• Required action
Each line from the one that holds "[0:01.00-0:02.00]" to the end of the records is to be retyped exactly. Pictures are not part of the copy.

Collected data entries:
***
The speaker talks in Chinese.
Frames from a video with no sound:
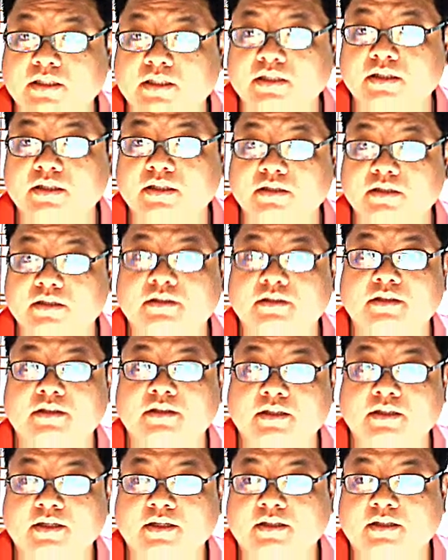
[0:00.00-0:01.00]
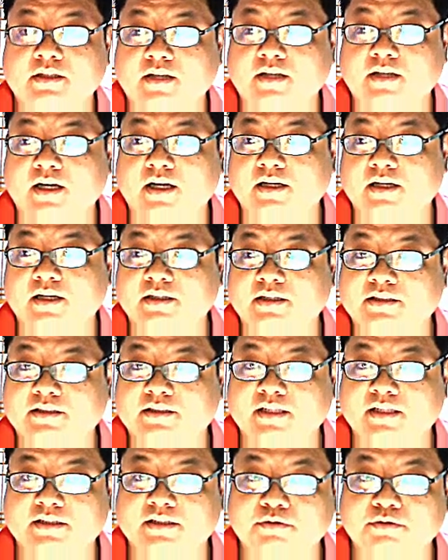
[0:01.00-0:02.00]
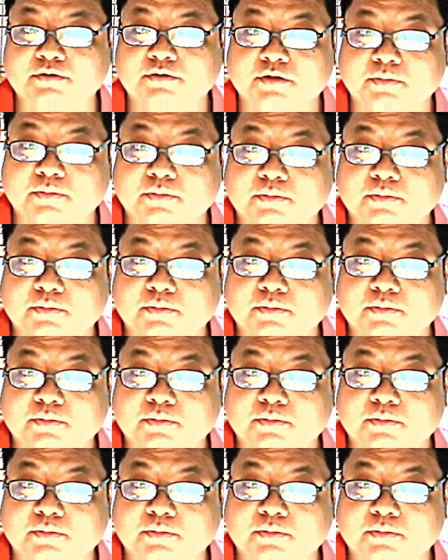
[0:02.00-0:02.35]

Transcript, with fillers: 呢，那像是有点不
***
• Reply to the exercise
[0:01.00-0:02.00]
[0:02.00-0:02.35]

Transcript, with fillers: 呢，那像是有点不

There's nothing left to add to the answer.